▶ Exercise objective: Make an exact copy of the entries below, with all images left out.

[Items from a data source]
- Opening Delimiter -
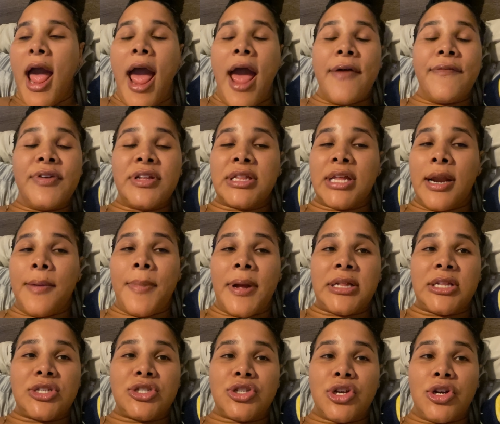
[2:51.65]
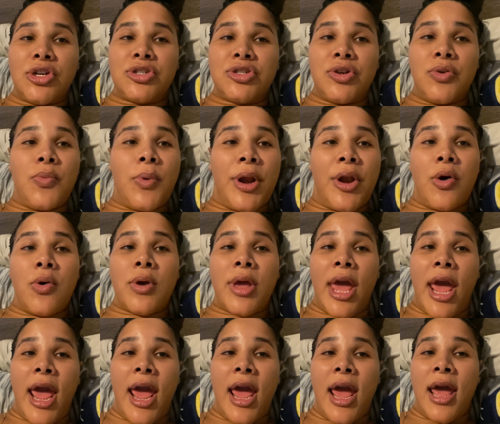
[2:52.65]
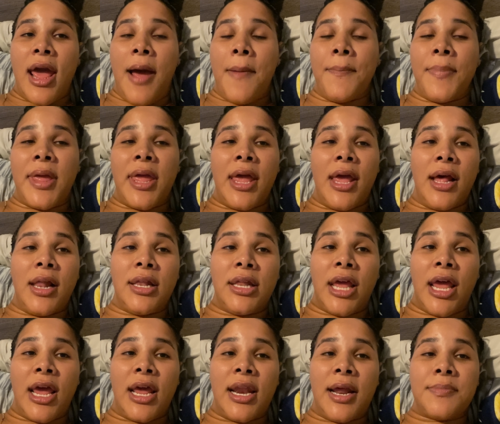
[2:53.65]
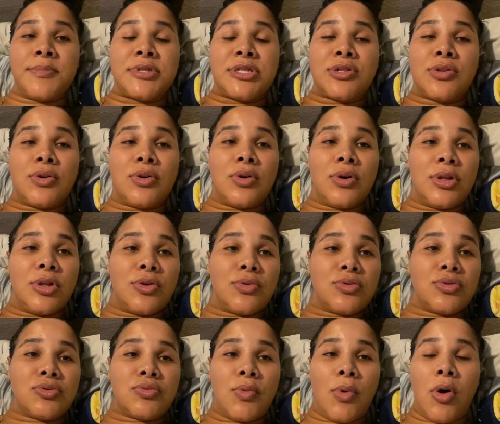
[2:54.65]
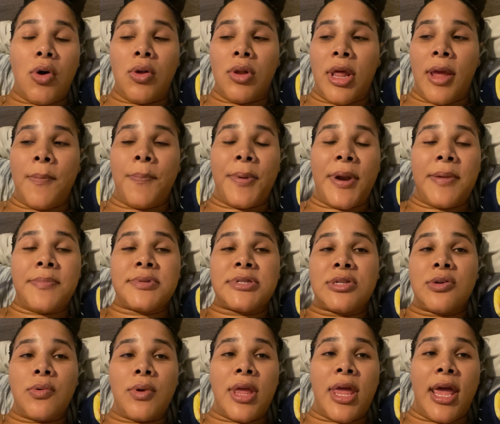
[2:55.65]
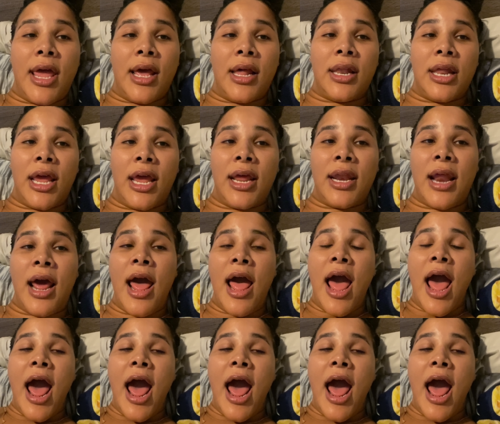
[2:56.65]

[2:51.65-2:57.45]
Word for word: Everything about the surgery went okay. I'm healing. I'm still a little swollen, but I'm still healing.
- Closing Delimiter -
▶ Output for this task:
[2:51.65]
[2:52.65]
[2:53.65]
[2:54.65]
[2:55.65]
[2:56.65]

[2:51.65-2:57.45]
Word for word: Everything about the surgery went okay. I'm healing. I'm still a little swollen, but I'm still healing.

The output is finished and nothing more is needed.